***** RECORD EXCERPTS *****
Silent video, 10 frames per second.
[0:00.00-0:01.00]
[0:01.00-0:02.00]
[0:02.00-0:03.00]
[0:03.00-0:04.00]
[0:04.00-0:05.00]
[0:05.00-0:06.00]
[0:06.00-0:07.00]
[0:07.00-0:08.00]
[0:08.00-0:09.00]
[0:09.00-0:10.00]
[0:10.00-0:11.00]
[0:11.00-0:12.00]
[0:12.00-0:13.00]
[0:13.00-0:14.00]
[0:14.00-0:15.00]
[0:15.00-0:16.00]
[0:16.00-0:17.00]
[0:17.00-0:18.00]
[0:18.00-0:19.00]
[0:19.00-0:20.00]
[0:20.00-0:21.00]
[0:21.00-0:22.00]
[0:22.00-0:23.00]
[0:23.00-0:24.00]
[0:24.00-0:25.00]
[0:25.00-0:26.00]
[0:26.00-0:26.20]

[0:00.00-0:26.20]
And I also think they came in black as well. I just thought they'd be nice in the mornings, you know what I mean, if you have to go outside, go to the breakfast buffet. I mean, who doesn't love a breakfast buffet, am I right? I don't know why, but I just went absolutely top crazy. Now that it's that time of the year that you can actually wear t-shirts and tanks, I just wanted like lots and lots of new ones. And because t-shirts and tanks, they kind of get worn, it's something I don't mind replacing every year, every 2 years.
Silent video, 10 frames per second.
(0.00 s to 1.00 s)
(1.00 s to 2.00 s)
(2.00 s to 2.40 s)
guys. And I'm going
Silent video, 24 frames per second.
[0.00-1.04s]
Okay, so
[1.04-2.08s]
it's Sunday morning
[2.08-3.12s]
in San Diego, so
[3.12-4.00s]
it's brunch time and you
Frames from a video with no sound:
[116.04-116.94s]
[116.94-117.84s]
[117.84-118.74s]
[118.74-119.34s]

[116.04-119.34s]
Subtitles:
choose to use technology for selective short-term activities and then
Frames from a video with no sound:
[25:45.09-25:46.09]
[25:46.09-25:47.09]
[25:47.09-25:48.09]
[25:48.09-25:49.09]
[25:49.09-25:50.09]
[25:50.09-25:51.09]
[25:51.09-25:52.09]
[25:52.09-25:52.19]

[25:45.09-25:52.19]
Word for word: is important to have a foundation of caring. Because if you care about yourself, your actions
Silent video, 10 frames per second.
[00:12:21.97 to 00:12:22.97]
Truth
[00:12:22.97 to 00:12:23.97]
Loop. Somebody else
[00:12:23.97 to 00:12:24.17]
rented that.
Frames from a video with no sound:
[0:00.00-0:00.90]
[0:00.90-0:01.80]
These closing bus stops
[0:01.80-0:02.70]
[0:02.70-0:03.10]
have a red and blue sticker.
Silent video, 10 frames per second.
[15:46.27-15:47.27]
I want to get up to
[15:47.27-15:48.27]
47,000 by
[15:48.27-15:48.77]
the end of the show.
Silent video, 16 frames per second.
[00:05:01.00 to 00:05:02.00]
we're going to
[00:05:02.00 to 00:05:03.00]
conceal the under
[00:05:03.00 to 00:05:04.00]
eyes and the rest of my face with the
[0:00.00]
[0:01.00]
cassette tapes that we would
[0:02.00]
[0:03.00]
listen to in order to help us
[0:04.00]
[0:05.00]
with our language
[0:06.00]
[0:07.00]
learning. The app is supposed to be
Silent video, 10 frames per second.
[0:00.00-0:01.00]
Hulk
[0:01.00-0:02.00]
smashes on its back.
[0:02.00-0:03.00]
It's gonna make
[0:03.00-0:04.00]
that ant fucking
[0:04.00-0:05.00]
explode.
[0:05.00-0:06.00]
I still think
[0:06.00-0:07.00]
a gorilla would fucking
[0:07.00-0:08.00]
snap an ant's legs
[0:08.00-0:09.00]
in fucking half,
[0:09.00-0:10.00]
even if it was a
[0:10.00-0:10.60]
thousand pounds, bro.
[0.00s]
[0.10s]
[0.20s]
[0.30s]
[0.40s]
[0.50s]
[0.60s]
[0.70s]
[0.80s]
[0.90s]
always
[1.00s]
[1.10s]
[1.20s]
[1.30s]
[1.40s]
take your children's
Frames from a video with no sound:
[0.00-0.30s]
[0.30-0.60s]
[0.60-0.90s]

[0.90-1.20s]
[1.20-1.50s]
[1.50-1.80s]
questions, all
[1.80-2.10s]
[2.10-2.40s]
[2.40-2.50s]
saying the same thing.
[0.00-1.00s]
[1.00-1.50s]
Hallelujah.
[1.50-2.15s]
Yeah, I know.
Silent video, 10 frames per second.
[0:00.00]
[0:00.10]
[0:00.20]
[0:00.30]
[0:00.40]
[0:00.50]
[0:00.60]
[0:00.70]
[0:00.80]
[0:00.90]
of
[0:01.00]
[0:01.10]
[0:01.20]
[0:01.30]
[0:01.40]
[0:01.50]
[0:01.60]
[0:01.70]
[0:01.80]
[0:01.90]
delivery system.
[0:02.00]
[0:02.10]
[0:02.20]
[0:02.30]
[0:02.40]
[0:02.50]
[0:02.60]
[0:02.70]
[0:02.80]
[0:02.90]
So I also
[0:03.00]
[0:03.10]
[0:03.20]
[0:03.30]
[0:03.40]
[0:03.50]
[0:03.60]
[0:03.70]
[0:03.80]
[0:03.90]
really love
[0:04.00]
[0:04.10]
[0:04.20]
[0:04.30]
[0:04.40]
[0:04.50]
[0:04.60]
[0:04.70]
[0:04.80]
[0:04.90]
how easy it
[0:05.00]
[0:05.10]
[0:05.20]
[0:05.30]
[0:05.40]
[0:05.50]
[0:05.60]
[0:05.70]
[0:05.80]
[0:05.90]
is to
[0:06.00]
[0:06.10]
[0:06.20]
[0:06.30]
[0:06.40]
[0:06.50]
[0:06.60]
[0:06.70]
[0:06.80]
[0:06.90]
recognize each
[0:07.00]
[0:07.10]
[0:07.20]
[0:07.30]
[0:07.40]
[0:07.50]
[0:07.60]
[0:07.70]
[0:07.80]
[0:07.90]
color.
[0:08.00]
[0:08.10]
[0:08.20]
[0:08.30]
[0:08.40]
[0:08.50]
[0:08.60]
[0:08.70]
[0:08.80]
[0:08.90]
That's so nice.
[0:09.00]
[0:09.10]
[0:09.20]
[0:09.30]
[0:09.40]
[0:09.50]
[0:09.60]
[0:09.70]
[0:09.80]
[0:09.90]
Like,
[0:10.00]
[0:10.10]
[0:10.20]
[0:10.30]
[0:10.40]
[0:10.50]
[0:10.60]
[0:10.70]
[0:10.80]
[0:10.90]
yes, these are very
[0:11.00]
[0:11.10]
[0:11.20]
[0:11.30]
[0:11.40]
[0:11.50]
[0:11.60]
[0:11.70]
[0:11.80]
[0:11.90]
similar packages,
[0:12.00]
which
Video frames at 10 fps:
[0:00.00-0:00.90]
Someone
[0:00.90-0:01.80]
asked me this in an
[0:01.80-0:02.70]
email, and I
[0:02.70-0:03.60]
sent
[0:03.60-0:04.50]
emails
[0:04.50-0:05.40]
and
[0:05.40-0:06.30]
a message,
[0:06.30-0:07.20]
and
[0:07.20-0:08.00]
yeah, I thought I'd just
*****
The required output is the full set of entries, reproduced verbatim.

Silent video, 10 frames per second.
[0:00.00-0:01.00]
[0:01.00-0:02.00]
[0:02.00-0:03.00]
[0:03.00-0:04.00]
[0:04.00-0:05.00]
[0:05.00-0:06.00]
[0:06.00-0:07.00]
[0:07.00-0:08.00]
[0:08.00-0:09.00]
[0:09.00-0:10.00]
[0:10.00-0:11.00]
[0:11.00-0:12.00]
[0:12.00-0:13.00]
[0:13.00-0:14.00]
[0:14.00-0:15.00]
[0:15.00-0:16.00]
[0:16.00-0:17.00]
[0:17.00-0:18.00]
[0:18.00-0:19.00]
[0:19.00-0:20.00]
[0:20.00-0:21.00]
[0:21.00-0:22.00]
[0:22.00-0:23.00]
[0:23.00-0:24.00]
[0:24.00-0:25.00]
[0:25.00-0:26.00]
[0:26.00-0:26.20]

[0:00.00-0:26.20]
And I also think they came in black as well. I just thought they'd be nice in the mornings, you know what I mean, if you have to go outside, go to the breakfast buffet. I mean, who doesn't love a breakfast buffet, am I right? I don't know why, but I just went absolutely top crazy. Now that it's that time of the year that you can actually wear t-shirts and tanks, I just wanted like lots and lots of new ones. And because t-shirts and tanks, they kind of get worn, it's something I don't mind replacing every year, every 2 years.
Silent video, 10 frames per second.
(0.00 s to 1.00 s)
(1.00 s to 2.00 s)
(2.00 s to 2.40 s)
guys. And I'm going
Silent video, 24 frames per second.
[0.00-1.04s]
Okay, so
[1.04-2.08s]
it's Sunday morning
[2.08-3.12s]
in San Diego, so
[3.12-4.00s]
it's brunch time and you
Frames from a video with no sound:
[116.04-116.94s]
[116.94-117.84s]
[117.84-118.74s]
[118.74-119.34s]

[116.04-119.34s]
Subtitles:
choose to use technology for selective short-term activities and then
Frames from a video with no sound:
[25:45.09-25:46.09]
[25:46.09-25:47.09]
[25:47.09-25:48.09]
[25:48.09-25:49.09]
[25:49.09-25:50.09]
[25:50.09-25:51.09]
[25:51.09-25:52.09]
[25:52.09-25:52.19]

[25:45.09-25:52.19]
Word for word: is important to have a foundation of caring. Because if you care about yourself, your actions
Silent video, 10 frames per second.
[00:12:21.97 to 00:12:22.97]
Truth
[00:12:22.97 to 00:12:23.97]
Loop. Somebody else
[00:12:23.97 to 00:12:24.17]
rented that.
Frames from a video with no sound:
[0:00.00-0:00.90]
[0:00.90-0:01.80]
These closing bus stops
[0:01.80-0:02.70]
[0:02.70-0:03.10]
have a red and blue sticker.
Silent video, 10 frames per second.
[15:46.27-15:47.27]
I want to get up to
[15:47.27-15:48.27]
47,000 by
[15:48.27-15:48.77]
the end of the show.
Silent video, 16 frames per second.
[00:05:01.00 to 00:05:02.00]
we're going to
[00:05:02.00 to 00:05:03.00]
conceal the under
[00:05:03.00 to 00:05:04.00]
eyes and the rest of my face with the
[0:00.00]
[0:01.00]
cassette tapes that we would
[0:02.00]
[0:03.00]
listen to in order to help us
[0:04.00]
[0:05.00]
with our language
[0:06.00]
[0:07.00]
learning. The app is supposed to be
Silent video, 10 frames per second.
[0:00.00-0:01.00]
Hulk
[0:01.00-0:02.00]
smashes on its back.
[0:02.00-0:03.00]
It's gonna make
[0:03.00-0:04.00]
that ant fucking
[0:04.00-0:05.00]
explode.
[0:05.00-0:06.00]
I still think
[0:06.00-0:07.00]
a gorilla would fucking
[0:07.00-0:08.00]
snap an ant's legs
[0:08.00-0:09.00]
in fucking half,
[0:09.00-0:10.00]
even if it was a
[0:10.00-0:10.60]
thousand pounds, bro.
[0.00s]
[0.10s]
[0.20s]
[0.30s]
[0.40s]
[0.50s]
[0.60s]
[0.70s]
[0.80s]
[0.90s]
always
[1.00s]
[1.10s]
[1.20s]
[1.30s]
[1.40s]
take your children's
Frames from a video with no sound:
[0.00-0.30s]
[0.30-0.60s]
[0.60-0.90s]

[0.90-1.20s]
[1.20-1.50s]
[1.50-1.80s]
questions, all
[1.80-2.10s]
[2.10-2.40s]
[2.40-2.50s]
saying the same thing.
[0.00-1.00s]
[1.00-1.50s]
Hallelujah.
[1.50-2.15s]
Yeah, I know.
Silent video, 10 frames per second.
[0:00.00]
[0:00.10]
[0:00.20]
[0:00.30]
[0:00.40]
[0:00.50]
[0:00.60]
[0:00.70]
[0:00.80]
[0:00.90]
of
[0:01.00]
[0:01.10]
[0:01.20]
[0:01.30]
[0:01.40]
[0:01.50]
[0:01.60]
[0:01.70]
[0:01.80]
[0:01.90]
delivery system.
[0:02.00]
[0:02.10]
[0:02.20]
[0:02.30]
[0:02.40]
[0:02.50]
[0:02.60]
[0:02.70]
[0:02.80]
[0:02.90]
So I also
[0:03.00]
[0:03.10]
[0:03.20]
[0:03.30]
[0:03.40]
[0:03.50]
[0:03.60]
[0:03.70]
[0:03.80]
[0:03.90]
really love
[0:04.00]
[0:04.10]
[0:04.20]
[0:04.30]
[0:04.40]
[0:04.50]
[0:04.60]
[0:04.70]
[0:04.80]
[0:04.90]
how easy it
[0:05.00]
[0:05.10]
[0:05.20]
[0:05.30]
[0:05.40]
[0:05.50]
[0:05.60]
[0:05.70]
[0:05.80]
[0:05.90]
is to
[0:06.00]
[0:06.10]
[0:06.20]
[0:06.30]
[0:06.40]
[0:06.50]
[0:06.60]
[0:06.70]
[0:06.80]
[0:06.90]
recognize each
[0:07.00]
[0:07.10]
[0:07.20]
[0:07.30]
[0:07.40]
[0:07.50]
[0:07.60]
[0:07.70]
[0:07.80]
[0:07.90]
color.
[0:08.00]
[0:08.10]
[0:08.20]
[0:08.30]
[0:08.40]
[0:08.50]
[0:08.60]
[0:08.70]
[0:08.80]
[0:08.90]
That's so nice.
[0:09.00]
[0:09.10]
[0:09.20]
[0:09.30]
[0:09.40]
[0:09.50]
[0:09.60]
[0:09.70]
[0:09.80]
[0:09.90]
Like,
[0:10.00]
[0:10.10]
[0:10.20]
[0:10.30]
[0:10.40]
[0:10.50]
[0:10.60]
[0:10.70]
[0:10.80]
[0:10.90]
yes, these are very
[0:11.00]
[0:11.10]
[0:11.20]
[0:11.30]
[0:11.40]
[0:11.50]
[0:11.60]
[0:11.70]
[0:11.80]
[0:11.90]
similar packages,
[0:12.00]
which
Video frames at 10 fps:
[0:00.00-0:00.90]
Someone
[0:00.90-0:01.80]
asked me this in an
[0:01.80-0:02.70]
email, and I
[0:02.70-0:03.60]
sent
[0:03.60-0:04.50]
emails
[0:04.50-0:05.40]
and
[0:05.40-0:06.30]
a message,
[0:06.30-0:07.20]
and
[0:07.20-0:08.00]
yeah, I thought I'd just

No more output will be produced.